Short Mountain just drains me every time leaving little energy to conquer the next section. When I was ready to go I got up and hobbled down the road toward the trail head - a mix of sore feet and looking like I had crapped my pants. I used my usual landmarks to know where I was and how far I'd gone, but wasn't moving quickly at all. I figured this section would take me 3:15 and I was walking a lot, to the point that making it in 3:15 would be close. I got to Woodstock in 3:10 and gingerly sat down and called it a day.

I'm not training for any late season 100 milers and I'm already in the Fellowship, so why go on? Pride? A faster time? Sure, but at what cost? The ability to walk was in the back of my mind, as was the potential damage I could be doing by covering 13 miles on swollen and blistered feet. I did it last year and I didn't want to do it again. If it were a 100 I would go until they pulled me off the course or I missed an aid station cut off time (MMT 2008). Not this time. Sounds like an easy decision to make, but I still wonder...
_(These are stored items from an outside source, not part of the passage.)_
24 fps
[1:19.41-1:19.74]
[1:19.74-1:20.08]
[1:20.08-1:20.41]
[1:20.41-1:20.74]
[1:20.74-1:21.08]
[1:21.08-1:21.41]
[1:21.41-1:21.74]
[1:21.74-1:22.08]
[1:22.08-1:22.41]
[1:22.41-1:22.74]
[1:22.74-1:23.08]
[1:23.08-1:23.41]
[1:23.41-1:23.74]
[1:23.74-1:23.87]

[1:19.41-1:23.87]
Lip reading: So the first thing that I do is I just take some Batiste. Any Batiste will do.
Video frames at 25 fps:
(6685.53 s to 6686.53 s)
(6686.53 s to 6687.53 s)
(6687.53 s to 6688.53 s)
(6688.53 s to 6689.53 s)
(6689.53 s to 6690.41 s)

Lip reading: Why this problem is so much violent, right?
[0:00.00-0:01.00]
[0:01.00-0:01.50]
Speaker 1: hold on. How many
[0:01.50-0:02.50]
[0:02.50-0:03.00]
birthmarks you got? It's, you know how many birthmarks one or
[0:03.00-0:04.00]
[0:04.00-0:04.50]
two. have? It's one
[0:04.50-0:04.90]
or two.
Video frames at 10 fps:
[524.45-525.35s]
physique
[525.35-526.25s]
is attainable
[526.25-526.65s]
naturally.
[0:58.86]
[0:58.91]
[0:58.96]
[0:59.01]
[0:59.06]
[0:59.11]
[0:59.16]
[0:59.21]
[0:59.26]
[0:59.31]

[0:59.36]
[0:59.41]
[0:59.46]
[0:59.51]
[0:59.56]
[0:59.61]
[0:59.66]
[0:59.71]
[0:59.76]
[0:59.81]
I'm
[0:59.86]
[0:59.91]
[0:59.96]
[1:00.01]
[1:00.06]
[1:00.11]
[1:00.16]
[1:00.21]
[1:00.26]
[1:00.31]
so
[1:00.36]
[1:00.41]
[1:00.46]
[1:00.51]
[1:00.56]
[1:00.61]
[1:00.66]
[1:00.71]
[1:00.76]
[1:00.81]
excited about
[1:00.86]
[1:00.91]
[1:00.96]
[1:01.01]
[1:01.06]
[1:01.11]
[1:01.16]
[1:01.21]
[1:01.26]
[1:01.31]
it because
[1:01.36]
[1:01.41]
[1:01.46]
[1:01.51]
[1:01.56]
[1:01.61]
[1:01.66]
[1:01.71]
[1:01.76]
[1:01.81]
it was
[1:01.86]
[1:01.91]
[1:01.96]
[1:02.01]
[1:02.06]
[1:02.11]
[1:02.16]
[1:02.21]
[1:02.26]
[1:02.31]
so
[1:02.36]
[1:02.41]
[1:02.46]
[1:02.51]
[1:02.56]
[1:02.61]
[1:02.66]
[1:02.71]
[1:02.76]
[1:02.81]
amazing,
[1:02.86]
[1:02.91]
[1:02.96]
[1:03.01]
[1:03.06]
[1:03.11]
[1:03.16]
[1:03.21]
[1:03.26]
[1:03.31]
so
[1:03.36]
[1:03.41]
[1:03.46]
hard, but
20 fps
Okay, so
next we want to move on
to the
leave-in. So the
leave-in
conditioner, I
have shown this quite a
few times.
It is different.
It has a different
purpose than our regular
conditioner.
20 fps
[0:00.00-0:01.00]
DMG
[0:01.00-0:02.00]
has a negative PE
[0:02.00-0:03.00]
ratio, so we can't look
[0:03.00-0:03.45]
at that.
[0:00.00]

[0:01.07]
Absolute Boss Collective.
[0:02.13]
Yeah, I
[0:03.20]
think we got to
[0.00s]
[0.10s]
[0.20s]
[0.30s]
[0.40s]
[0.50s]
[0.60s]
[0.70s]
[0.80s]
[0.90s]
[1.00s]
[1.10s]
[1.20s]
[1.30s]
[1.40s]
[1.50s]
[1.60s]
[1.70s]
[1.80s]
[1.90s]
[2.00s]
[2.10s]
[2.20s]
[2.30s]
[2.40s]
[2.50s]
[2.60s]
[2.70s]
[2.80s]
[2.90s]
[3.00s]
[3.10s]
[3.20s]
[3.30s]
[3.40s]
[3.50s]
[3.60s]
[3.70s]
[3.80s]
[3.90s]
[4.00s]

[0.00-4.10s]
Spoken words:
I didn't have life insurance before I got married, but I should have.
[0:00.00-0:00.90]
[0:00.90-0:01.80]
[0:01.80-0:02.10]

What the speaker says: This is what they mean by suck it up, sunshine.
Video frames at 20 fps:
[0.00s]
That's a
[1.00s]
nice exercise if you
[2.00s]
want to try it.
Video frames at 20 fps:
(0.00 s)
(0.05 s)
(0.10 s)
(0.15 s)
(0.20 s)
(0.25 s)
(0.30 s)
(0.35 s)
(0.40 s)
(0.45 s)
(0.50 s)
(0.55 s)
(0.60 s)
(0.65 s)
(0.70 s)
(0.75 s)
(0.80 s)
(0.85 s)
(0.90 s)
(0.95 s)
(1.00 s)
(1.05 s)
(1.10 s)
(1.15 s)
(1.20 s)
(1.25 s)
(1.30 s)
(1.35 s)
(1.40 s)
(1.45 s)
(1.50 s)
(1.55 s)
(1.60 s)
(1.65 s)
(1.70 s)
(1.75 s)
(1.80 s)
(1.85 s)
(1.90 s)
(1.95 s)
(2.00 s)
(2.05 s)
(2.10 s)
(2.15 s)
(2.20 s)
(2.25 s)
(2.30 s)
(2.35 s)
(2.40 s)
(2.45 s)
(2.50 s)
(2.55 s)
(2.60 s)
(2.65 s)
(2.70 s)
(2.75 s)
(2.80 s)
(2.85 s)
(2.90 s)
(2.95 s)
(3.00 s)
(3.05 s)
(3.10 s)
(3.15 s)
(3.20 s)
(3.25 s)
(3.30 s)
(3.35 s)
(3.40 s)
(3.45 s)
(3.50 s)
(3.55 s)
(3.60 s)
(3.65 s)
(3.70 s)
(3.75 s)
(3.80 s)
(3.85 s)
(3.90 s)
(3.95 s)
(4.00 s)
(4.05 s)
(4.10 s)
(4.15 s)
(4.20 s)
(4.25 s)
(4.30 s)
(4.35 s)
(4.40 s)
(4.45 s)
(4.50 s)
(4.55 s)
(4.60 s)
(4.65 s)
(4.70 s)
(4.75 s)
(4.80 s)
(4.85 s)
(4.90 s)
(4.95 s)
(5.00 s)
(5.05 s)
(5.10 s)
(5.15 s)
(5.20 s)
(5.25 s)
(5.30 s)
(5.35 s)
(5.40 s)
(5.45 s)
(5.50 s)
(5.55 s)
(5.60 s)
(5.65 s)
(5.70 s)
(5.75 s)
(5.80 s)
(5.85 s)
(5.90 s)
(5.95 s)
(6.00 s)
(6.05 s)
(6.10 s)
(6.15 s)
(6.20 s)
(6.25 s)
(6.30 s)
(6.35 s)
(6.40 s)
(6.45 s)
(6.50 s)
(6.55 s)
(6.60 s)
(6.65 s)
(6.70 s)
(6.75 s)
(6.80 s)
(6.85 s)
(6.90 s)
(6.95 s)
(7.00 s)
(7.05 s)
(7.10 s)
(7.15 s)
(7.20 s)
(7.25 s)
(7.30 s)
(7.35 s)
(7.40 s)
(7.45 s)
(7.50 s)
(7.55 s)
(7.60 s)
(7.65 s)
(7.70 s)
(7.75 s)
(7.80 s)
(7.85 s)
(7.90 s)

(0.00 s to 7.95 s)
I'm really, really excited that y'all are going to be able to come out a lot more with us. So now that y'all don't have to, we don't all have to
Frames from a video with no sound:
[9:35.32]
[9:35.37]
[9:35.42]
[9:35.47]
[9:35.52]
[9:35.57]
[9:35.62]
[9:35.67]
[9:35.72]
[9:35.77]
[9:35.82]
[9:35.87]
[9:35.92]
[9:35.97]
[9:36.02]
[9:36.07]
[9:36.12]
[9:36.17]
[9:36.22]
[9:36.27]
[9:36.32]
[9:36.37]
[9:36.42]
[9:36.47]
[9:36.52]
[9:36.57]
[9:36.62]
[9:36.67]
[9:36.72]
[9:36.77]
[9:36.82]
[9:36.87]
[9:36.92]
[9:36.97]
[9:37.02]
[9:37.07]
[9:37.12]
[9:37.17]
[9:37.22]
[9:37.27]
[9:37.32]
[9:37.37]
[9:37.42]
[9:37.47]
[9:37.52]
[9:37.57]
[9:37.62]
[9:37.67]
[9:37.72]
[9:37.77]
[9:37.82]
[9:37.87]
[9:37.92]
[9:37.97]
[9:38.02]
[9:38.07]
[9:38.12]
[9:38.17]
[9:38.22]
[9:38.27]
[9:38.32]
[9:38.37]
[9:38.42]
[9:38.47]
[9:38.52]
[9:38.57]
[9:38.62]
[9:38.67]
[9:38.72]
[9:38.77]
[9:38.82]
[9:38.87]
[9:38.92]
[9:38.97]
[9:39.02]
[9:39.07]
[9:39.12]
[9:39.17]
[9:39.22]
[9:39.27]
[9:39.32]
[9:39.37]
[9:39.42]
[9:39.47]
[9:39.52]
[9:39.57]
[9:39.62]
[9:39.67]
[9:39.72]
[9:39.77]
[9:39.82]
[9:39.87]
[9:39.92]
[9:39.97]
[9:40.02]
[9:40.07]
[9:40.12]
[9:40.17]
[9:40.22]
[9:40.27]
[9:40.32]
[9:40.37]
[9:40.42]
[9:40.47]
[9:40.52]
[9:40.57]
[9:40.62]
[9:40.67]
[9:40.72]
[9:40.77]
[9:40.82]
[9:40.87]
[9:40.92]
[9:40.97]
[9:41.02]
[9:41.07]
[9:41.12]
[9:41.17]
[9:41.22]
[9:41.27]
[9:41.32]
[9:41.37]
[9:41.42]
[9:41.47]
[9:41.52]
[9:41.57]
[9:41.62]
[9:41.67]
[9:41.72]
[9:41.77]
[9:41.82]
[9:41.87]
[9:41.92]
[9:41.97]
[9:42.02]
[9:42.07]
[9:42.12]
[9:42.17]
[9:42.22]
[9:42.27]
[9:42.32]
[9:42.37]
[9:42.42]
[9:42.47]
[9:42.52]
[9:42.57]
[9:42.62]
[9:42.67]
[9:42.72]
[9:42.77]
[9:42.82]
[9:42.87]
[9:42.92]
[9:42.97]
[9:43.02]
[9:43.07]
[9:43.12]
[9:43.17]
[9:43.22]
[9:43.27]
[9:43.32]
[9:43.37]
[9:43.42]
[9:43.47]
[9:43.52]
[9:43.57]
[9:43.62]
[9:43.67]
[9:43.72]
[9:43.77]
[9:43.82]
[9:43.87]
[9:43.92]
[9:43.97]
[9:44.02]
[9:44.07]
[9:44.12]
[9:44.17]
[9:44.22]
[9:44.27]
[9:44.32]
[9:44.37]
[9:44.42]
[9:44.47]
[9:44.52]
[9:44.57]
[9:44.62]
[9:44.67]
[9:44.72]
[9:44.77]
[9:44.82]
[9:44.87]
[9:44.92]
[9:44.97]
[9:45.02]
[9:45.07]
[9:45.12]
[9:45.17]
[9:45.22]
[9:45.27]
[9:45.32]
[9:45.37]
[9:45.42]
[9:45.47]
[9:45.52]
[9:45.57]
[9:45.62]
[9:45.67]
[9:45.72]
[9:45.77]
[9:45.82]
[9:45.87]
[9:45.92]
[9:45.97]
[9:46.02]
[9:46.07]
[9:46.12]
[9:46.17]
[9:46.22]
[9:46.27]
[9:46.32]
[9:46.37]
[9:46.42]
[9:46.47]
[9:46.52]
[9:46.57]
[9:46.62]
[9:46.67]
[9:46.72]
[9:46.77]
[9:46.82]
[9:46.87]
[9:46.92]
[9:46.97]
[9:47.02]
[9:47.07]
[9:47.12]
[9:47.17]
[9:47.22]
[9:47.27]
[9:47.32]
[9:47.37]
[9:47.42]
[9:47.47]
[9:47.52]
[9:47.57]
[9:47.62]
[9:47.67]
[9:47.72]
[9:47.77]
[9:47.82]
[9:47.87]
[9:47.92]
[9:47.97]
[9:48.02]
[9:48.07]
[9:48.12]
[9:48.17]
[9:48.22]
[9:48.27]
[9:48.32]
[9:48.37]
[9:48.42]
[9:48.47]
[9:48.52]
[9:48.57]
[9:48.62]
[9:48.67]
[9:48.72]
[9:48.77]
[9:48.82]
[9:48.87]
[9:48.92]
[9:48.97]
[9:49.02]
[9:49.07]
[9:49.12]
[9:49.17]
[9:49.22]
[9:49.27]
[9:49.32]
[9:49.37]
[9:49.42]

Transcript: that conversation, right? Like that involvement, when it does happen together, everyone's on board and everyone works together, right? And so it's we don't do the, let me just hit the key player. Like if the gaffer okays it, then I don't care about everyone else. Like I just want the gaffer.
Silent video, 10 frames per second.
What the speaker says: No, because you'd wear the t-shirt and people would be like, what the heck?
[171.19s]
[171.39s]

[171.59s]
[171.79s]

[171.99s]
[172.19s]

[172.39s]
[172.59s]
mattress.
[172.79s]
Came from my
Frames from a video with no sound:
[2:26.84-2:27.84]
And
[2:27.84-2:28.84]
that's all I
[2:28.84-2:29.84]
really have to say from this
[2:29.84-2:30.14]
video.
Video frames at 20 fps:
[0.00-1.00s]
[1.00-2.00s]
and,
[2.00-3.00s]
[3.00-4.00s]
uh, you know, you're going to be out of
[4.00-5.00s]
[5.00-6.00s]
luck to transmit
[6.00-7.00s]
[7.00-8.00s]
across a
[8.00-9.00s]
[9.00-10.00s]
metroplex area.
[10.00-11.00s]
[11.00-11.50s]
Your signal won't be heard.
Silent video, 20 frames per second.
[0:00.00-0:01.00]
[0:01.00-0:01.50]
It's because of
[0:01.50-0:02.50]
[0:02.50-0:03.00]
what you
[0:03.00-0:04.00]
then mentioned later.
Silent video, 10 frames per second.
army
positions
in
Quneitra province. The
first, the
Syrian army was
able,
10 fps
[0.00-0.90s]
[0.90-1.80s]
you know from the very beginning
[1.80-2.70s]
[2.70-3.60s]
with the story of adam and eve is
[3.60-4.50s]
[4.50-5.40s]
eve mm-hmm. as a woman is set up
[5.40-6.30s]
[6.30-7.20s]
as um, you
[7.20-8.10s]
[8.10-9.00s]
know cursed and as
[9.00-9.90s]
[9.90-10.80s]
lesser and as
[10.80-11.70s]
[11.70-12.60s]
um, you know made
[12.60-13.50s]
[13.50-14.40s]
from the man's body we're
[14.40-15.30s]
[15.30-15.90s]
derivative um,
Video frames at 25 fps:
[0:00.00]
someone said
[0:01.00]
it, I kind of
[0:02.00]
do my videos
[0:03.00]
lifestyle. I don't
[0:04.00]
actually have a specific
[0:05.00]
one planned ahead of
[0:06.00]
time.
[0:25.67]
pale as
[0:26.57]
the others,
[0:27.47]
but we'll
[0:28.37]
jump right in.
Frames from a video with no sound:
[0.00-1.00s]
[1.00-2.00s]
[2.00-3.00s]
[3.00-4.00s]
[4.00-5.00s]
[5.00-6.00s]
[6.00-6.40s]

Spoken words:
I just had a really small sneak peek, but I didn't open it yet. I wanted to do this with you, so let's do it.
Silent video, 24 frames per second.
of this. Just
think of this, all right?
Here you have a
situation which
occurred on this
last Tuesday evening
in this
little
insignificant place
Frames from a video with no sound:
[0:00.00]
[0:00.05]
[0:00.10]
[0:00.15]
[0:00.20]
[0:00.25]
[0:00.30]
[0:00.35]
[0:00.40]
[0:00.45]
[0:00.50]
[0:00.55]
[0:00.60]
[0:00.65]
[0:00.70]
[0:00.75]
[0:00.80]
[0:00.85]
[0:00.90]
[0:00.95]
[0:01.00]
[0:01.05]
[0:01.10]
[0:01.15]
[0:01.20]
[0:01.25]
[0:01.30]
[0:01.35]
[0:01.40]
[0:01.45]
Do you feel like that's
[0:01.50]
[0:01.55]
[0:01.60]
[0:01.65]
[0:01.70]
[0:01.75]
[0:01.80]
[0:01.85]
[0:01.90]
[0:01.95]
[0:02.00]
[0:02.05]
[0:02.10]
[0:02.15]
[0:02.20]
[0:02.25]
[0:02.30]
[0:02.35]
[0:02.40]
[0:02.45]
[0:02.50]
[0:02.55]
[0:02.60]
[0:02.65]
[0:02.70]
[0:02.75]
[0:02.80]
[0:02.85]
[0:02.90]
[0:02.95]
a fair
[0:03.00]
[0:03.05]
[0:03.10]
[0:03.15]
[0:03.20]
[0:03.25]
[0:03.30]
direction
I'm happy that I was able to cover so much with such little distance running. Most people are regular 15-20 mile weekend runners, whereas I ran just about 30 miles total the month and a half leading up to The Ring. I did a few 5-6 mile runs as my 'long runs', but mostly stuck with intervals that totaled just over 6 miles. Some might say foot conditioning led to my drop, but I say dehydration capped with too much salt when I started taking it (mile 40). My feet, knees and ankles, felt fine until Moreland. I was moving well, strong, but I still wonder..

So much for dwelling on the past as I have to move on to this coming weekend and the Women's Half Marathon put on by the VHTRC. I will be running it with my GF, who will be doing her first ever running race - trail or road. It's probably good that I didn't do those last 13 miles as I had to save something for this weekend. Just out there to have fun and help her to her first finish.